3 notes · View notes
hetesiya · 8 days
Text
Devrimcilik Bu Değil - Nokta Haber Yorum
Devrimcilik Bu Değil
Rabia MİNE
Soru: Neden sürekli devrimcilerin hassasiyetlerini kaşıyorsun Rabia Mine?
Yanıt: Özellikle yapıyorum sevgili kardeşim.
Hayır. Bazı düz kafalı fanatiklerin zannettiği gibi, yurdum devrimcilerini gıcık edip nefretlerini kazanmaktan zevk alan sadomazoşist bir manyak ya da devrimcileri kendi içlerinden bombalamak üzere eğitilmiş bir ajan olduğum için değil; onları rahatsız ederek, devrimciliğin ne olup ne olmadığını hatırlatmak istediğim için…

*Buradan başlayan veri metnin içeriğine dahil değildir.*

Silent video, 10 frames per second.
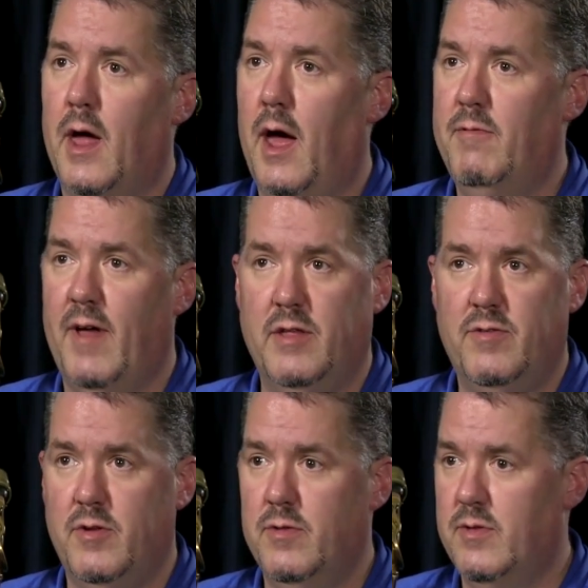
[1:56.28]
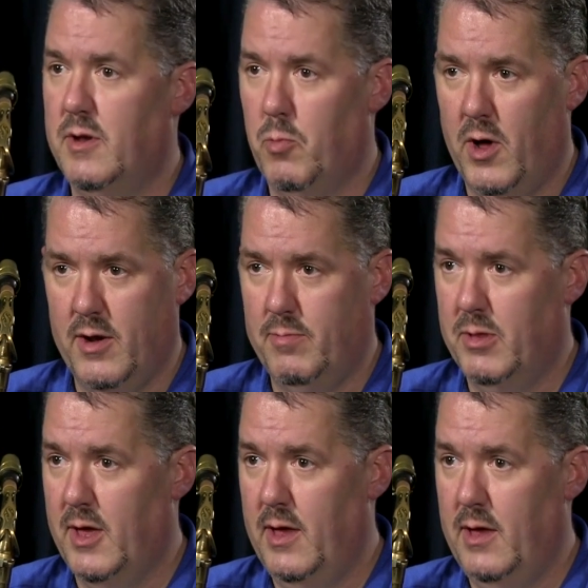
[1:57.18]
I've had students that wanted to
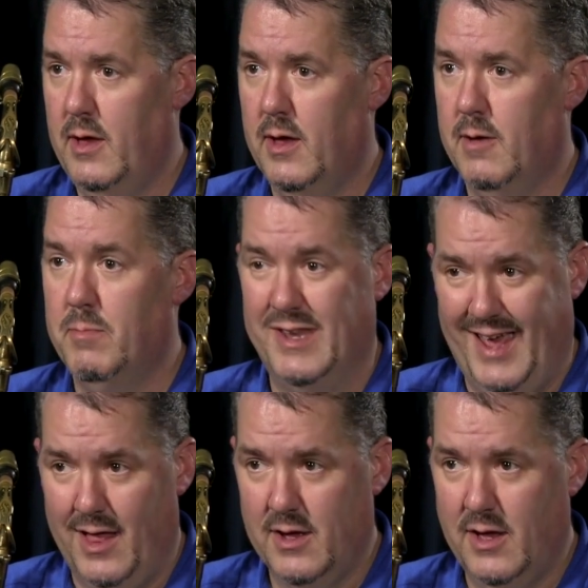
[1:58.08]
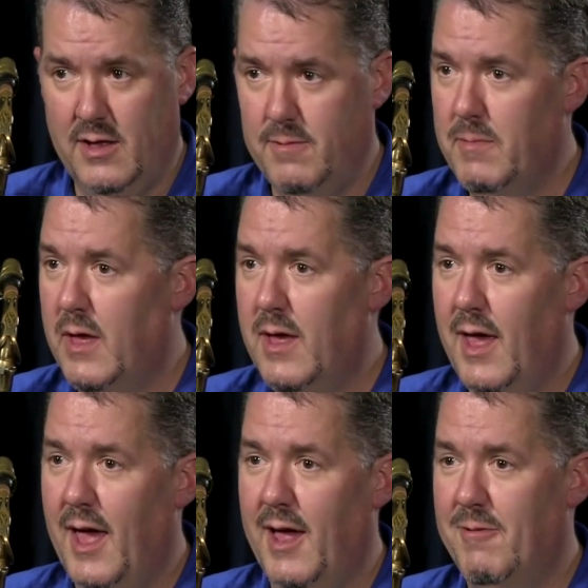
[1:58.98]
play Metallica
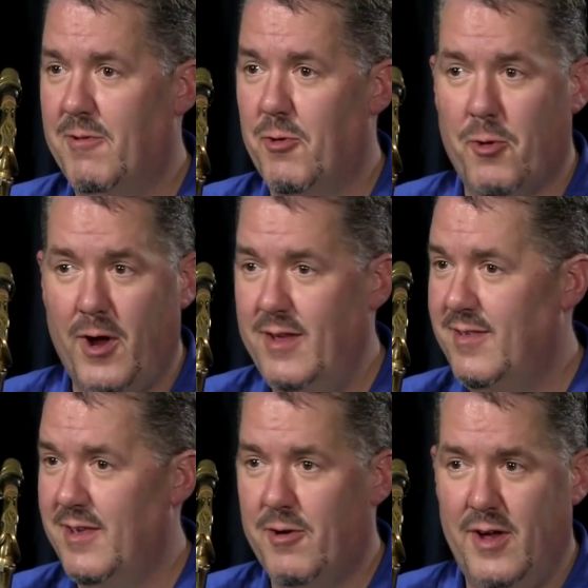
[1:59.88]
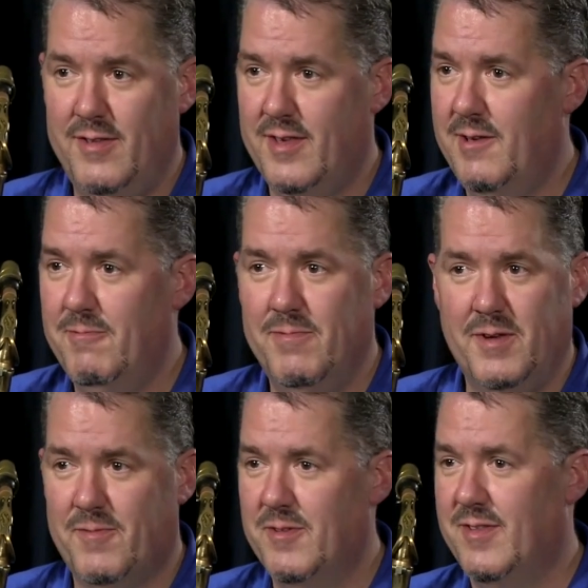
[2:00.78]
and crazy
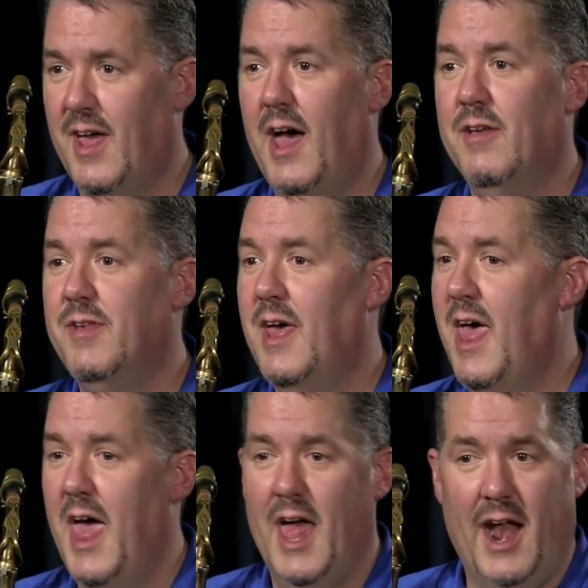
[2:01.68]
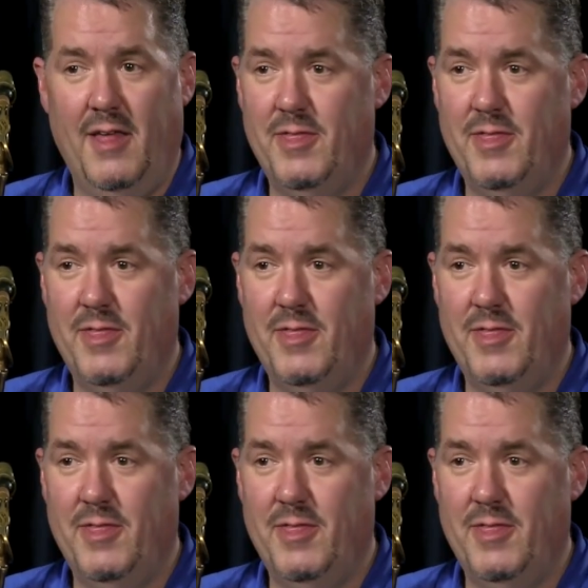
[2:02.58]
different styles, and I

Çünkü -kesinlikle çok değerli istisnaları ayrı tutarak söylüyorum- çoğu, bunları ya hiç öğrenmemiş ya da çoktan unutmuş gözüküyor; bu durum da beni, halk adına büyük bir umutsuzluğa düşürüyor.
Bu yüzden de düşmanlıklarını kazanmak pahasına da olsa sürekli onları dürtüyorum.
Bir kere, devrimcilerin hassasiyetleri olmaz; çünkü devrimcilik bir din değildir.
Devrimcinin, değişmez insanî değerler bütünü olur. Bunun dışında, önderleri de dahil, sorgulayamayacağı ya da sorgulanmasına sansür koyacağı hiçbir hassasiyeti olamaz.
Olduğu anda devrimci olmaktan çıkıp, faşizan bir müride, yani karşıtına dönüşür; ki benim dürtmelerimden rahatsız olanlar da gerçek devrimciler değil, o robotlaşmış müritlerdir.
Bu kadar başarısız olan bir ülke solunun, yoluna kendini hiç sorgulamadan ve sorgulatmadan aynen devam etmek istemesi, bir kere hem misyonuna hem de diyalektiğe aykırıdır.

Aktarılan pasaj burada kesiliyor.